GraphQL at Twitter
@beyang
Tom Ashworth (@tgvashworth) is a software engineer on the core services team at Twitter.
Tom's going to give us a whirlwind tour of how GraphQL fits into the architecture at Twitter. We're going to cover:
- The Twitter GraphQL API and how it fits into Twitter's microservices architecture
- Subscriptions architecture
- Twitter's schema and plan for GraphQL in the long term
API
Twitter started experimenting with GraphQL two years ago:
- Dec 2016 TweetDeck
- Feb 2017: Twitter Lite
- Sept 2017: Android & iOS
Twitter is famously a microservices company. There's a service for everything, and often multiple new services for every new feature. Tom counted the number of deployment configuration files in their monorepo and they numbered over 2000.
Here's a high level overview of the backend architecture at Twitter, pre-GraphQL:
At a high level, there are 2 types of services:
- HTTP services
- Thrift services
Thrift is a Remote Procedure Call system that's used extensively at Twitter, Facebook, and many other companies.
Each service exposes an asynchronous, typed interface, so communication between microservices already uses types. They aren't GraphQL types, but they are types.

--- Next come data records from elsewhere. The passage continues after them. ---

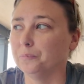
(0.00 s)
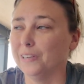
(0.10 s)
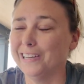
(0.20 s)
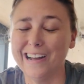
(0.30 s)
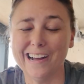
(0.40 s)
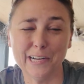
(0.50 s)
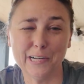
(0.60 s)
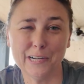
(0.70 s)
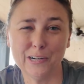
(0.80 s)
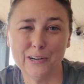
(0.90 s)
We got
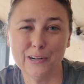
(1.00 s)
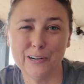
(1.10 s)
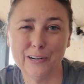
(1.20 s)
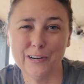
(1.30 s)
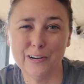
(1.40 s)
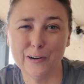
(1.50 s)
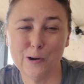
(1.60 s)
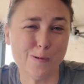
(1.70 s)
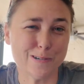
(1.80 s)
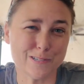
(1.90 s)
a
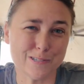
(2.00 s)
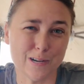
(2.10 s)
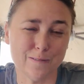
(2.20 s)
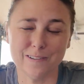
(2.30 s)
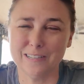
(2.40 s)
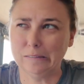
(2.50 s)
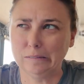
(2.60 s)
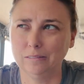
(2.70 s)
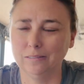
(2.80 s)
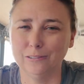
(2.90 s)
whole bunch of stuff
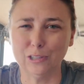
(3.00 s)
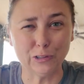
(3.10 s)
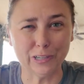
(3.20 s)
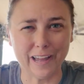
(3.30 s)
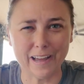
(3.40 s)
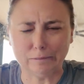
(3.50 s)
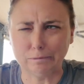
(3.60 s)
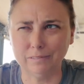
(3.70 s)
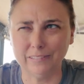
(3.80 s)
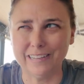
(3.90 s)
to look at
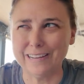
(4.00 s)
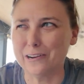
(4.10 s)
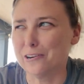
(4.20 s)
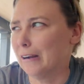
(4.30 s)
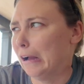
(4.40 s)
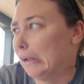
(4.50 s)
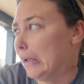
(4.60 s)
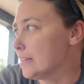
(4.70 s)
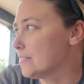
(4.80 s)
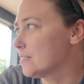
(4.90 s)
here, I
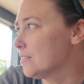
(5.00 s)
guess.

And here is where the GraphQL API fits in as an HTTP and Thrift service:
GraphQL fits into this picture as an HTTP and Thrift service alongside the others. It uses many data sources including existing HTTP endpoints and other Thrift services. Remember, communication between all Twitter's microservices is already typed using Thrift. The entire system sounds like it could be a GraphQL-native pattern. So, the GraphQL community isn't the first to find a service-to-service type system useful.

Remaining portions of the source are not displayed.